The sidebar functions as a scrollbar, with the additional feature of having a visual overview of where in the text you are currently positioned. It was implemented to aid in maintaining the broader picture of an article's structure, as well as being able to see any other highlighted sentences further down on the page more quickly. A minor feature is the horizontal list of suggestions of other articles at the top of the page. This was implemented to provide the user with suggestions of what else to search for, but also to grant some feedback on the search query. Finally, a dictionary was implemented to help users with understanding difficult terms. Every page was parsed by utilizing the Wizenoze API, after which difficult terms could be identified and easier synonyms supplied.
Figure 2. Overview of the different features in the Graaf search engine on a sample query.
Experiment
A primary school cooperative was enthousiastic to let their students work with the engine, thus enabling thorough testing of the new browsing system. Children of classes 6, 7, and 8 aged between 9 and 13 were tested using the engine. A list of questions was provided for the children, such as 'What was the name of the volcano that erupted in Iceland in 2008 that disrupted a lot of air trafgfic?'. These questions were designed, together with the school teachers, to be easy enough for the children to know what the topic was about, but not too easy for them to know the answer right away (forcing them to use the search engine to find the answer).
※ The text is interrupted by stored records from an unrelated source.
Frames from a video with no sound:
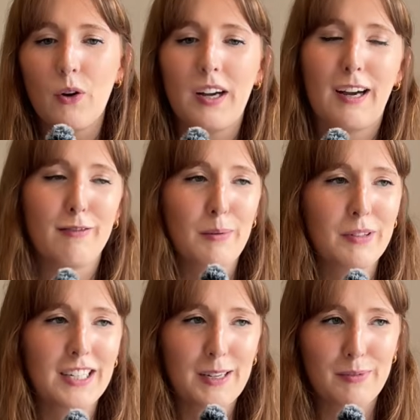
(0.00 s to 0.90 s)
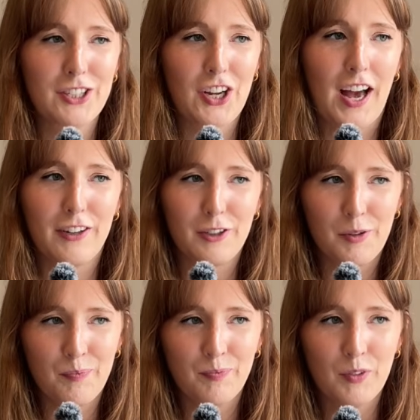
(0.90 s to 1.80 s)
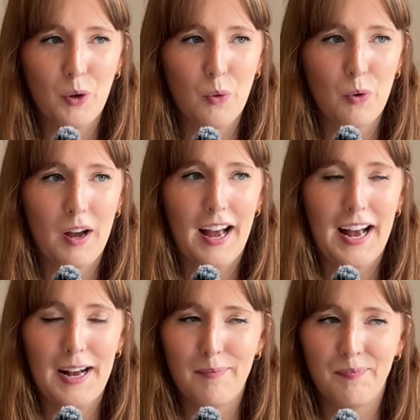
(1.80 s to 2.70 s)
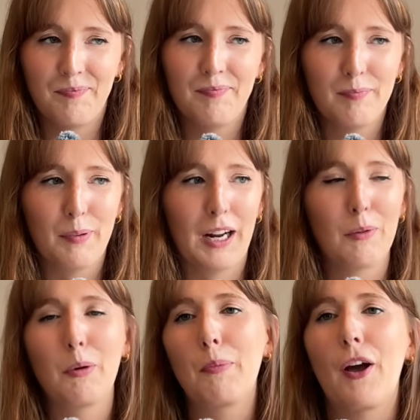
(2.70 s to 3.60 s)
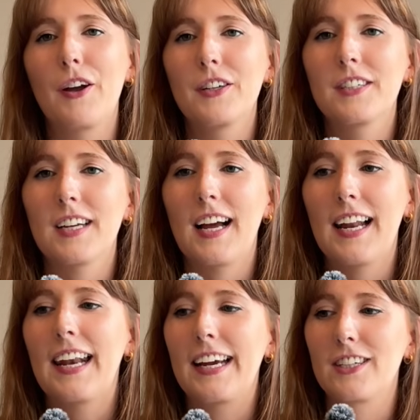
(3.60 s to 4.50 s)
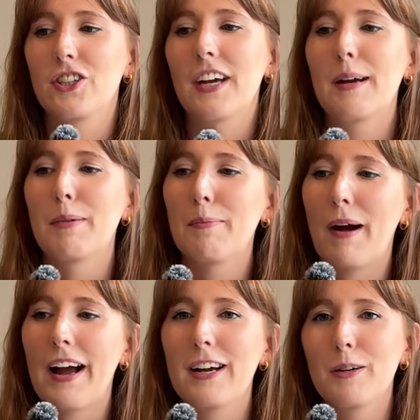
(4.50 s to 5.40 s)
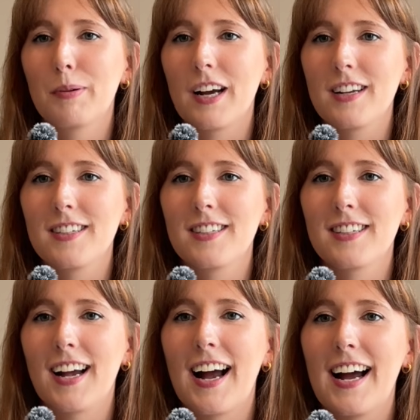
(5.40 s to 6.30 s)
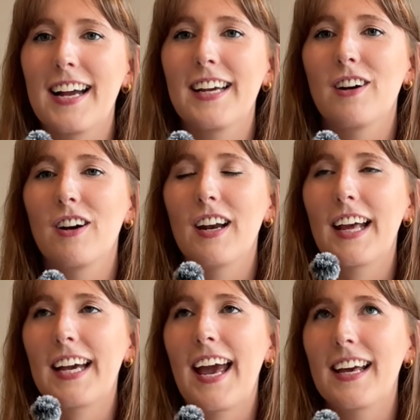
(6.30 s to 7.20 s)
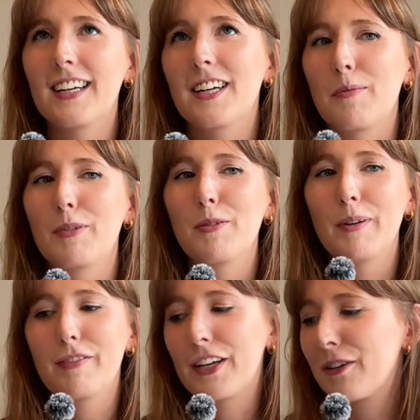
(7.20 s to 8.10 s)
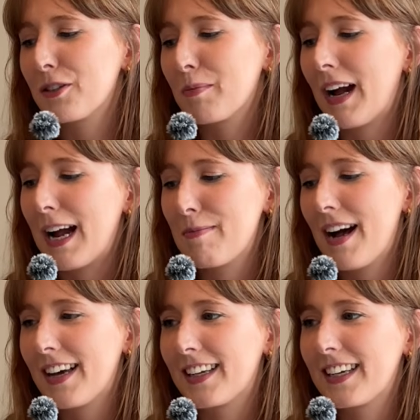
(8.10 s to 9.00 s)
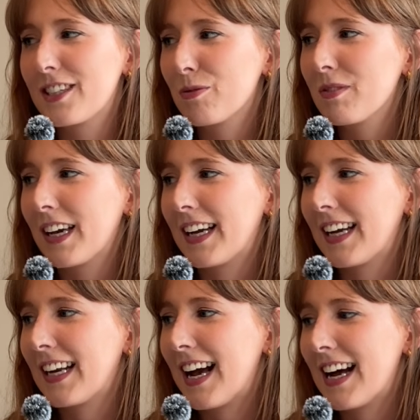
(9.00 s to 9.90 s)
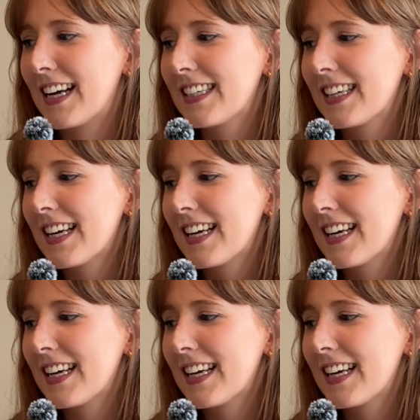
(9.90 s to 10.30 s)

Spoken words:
I can't remember the name of the channel, but I will put a link to it in my bio because I like edit and upload my videos on my iPad, and I don't think I can add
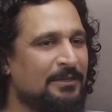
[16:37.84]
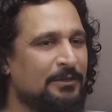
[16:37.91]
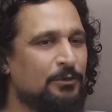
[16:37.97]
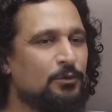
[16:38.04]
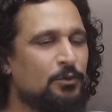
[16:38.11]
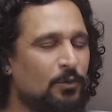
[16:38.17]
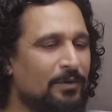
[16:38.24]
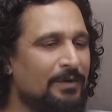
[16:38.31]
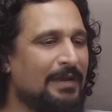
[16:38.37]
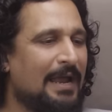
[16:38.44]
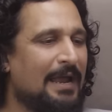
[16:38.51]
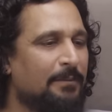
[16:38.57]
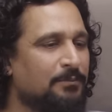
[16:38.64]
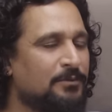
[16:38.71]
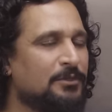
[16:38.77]
You don't
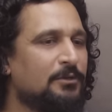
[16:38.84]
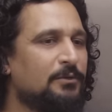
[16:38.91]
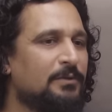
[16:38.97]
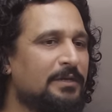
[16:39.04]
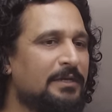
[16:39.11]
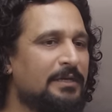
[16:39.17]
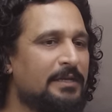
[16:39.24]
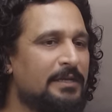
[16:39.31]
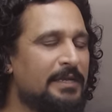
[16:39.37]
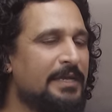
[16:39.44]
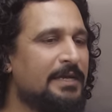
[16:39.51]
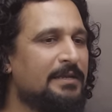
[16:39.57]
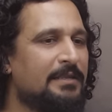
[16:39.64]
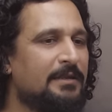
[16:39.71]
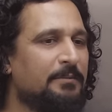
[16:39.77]
absolutely
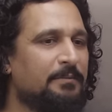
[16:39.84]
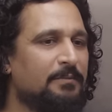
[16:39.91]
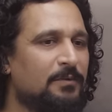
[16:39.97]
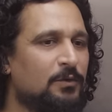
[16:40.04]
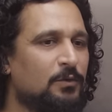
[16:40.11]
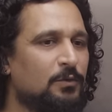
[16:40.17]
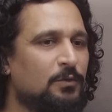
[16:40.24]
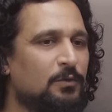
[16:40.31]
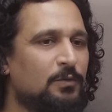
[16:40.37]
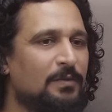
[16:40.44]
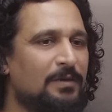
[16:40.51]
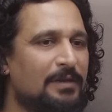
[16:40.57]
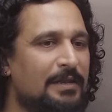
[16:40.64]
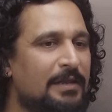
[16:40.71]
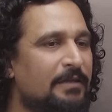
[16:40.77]
need them
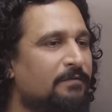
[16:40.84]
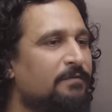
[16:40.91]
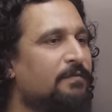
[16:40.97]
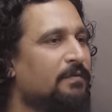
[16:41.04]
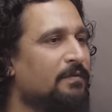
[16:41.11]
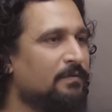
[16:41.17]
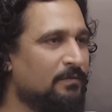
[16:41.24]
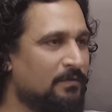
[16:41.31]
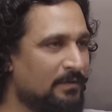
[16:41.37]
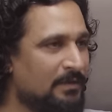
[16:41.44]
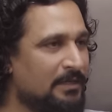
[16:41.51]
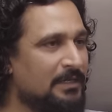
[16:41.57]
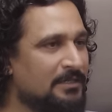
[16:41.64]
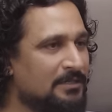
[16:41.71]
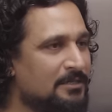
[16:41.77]
to live
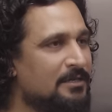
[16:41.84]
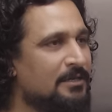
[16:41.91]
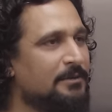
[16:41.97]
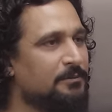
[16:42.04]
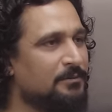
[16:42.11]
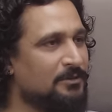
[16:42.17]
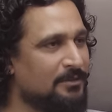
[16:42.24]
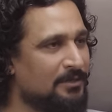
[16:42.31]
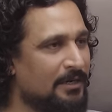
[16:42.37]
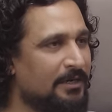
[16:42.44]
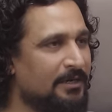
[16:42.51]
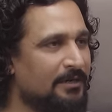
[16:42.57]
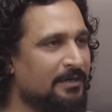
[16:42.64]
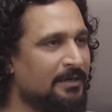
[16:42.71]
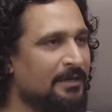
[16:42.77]
these dreams,
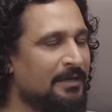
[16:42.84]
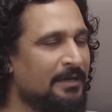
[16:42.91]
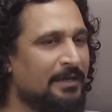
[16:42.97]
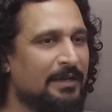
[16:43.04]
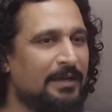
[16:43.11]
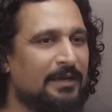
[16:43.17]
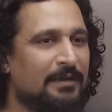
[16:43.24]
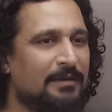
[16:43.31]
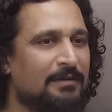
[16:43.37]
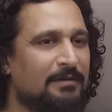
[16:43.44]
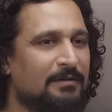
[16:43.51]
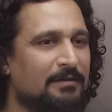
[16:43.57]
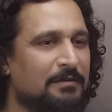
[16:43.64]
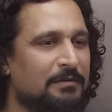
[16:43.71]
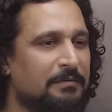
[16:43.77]
right?
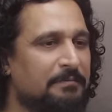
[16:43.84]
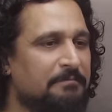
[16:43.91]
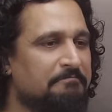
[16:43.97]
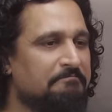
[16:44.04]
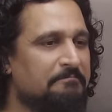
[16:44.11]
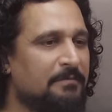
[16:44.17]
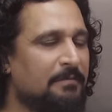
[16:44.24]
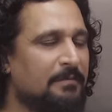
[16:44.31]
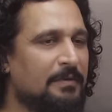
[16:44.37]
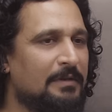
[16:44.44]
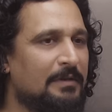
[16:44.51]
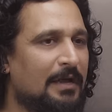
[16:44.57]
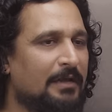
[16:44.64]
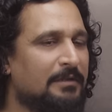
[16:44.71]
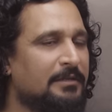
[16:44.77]
And
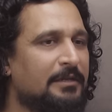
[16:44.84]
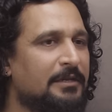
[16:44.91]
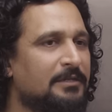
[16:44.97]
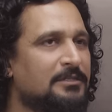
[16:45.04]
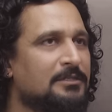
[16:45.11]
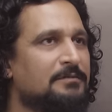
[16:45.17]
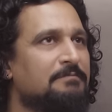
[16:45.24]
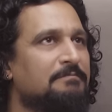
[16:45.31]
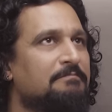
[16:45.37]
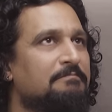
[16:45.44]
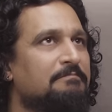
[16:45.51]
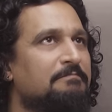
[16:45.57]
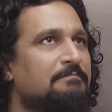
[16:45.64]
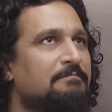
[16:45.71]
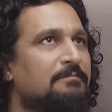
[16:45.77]
I think it's
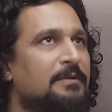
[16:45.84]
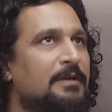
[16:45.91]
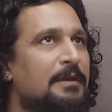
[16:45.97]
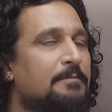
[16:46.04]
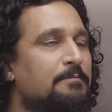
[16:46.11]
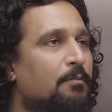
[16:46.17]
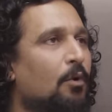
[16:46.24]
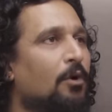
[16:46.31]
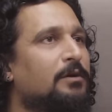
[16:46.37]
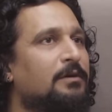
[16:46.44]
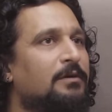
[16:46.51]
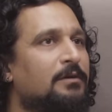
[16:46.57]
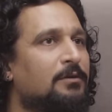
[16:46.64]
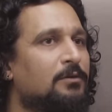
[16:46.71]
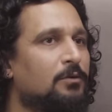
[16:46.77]

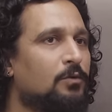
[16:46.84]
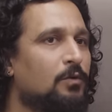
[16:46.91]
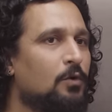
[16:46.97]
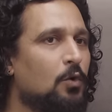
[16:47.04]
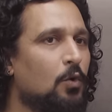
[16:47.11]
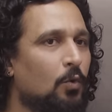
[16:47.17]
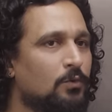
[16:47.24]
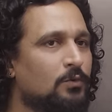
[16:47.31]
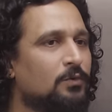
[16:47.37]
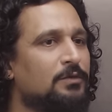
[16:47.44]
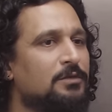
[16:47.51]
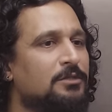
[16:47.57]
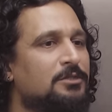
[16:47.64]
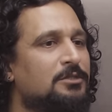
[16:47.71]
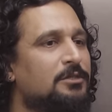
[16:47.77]
important to go through
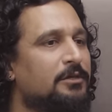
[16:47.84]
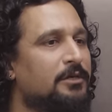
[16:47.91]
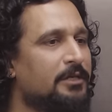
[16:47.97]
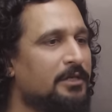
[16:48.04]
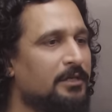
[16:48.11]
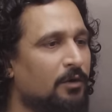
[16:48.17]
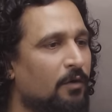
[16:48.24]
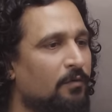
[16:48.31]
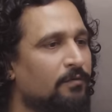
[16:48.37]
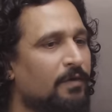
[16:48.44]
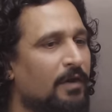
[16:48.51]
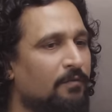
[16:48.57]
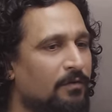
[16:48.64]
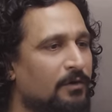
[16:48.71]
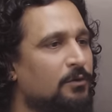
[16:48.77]
this journey of
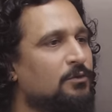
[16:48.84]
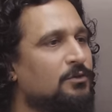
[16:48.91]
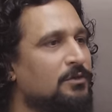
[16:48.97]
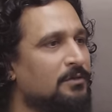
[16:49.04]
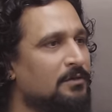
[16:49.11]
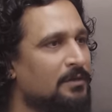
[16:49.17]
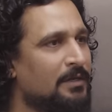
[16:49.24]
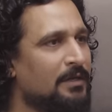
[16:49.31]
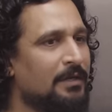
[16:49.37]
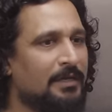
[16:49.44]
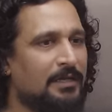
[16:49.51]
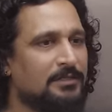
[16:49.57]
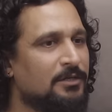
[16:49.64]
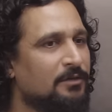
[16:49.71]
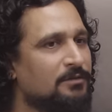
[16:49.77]
evolution
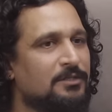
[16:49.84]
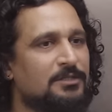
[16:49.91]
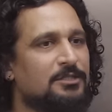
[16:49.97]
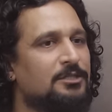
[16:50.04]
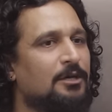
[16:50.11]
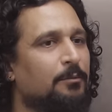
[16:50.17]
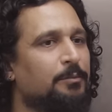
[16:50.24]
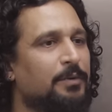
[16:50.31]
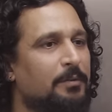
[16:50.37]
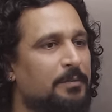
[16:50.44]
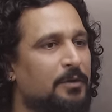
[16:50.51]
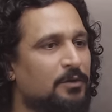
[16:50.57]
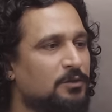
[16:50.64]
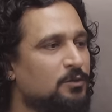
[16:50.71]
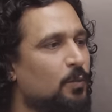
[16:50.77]
instead of just jumping,
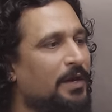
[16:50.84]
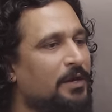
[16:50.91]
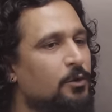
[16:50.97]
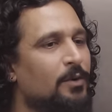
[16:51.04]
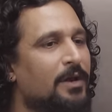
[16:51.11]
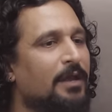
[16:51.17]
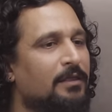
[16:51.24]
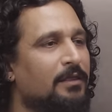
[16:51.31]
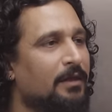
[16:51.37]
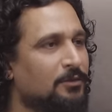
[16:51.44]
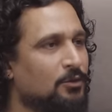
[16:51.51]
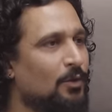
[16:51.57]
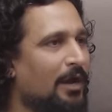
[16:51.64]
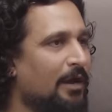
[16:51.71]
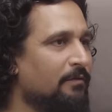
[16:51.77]
because when you get there,
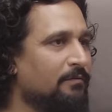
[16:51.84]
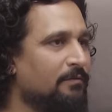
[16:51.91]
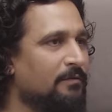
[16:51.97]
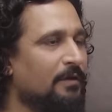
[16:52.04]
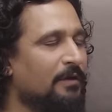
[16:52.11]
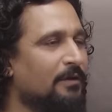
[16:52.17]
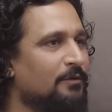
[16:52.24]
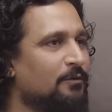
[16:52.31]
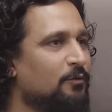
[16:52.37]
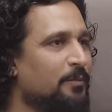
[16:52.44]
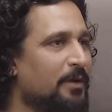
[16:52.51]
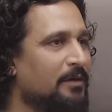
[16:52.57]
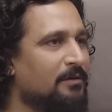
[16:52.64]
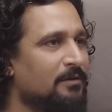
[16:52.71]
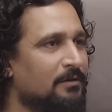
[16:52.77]
so I have, you
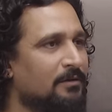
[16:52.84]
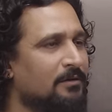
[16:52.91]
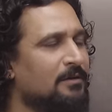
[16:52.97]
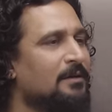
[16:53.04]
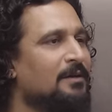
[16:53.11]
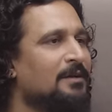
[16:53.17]
met Colonel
Children would choose a random question as a starting position, after which they would have 10 minutes to look up the answer to as many questions as they could do in the given timeframe.
Results indicated that the enhanced structure yielded a 40 second improvement in lookup time (158.9s versus 110.8, N=24, p=0.068) per question. More questions were answered in the same timeframe in condition with the enhanced browsing structure. Accuracy is also better in the enhanced structure condition, as students in that group answered more questions correctly.
Figure 3. Left: Mean lookup time per condition, and average amount of questions answered per condition. Right: Answer accuracy for the first two questions respectively.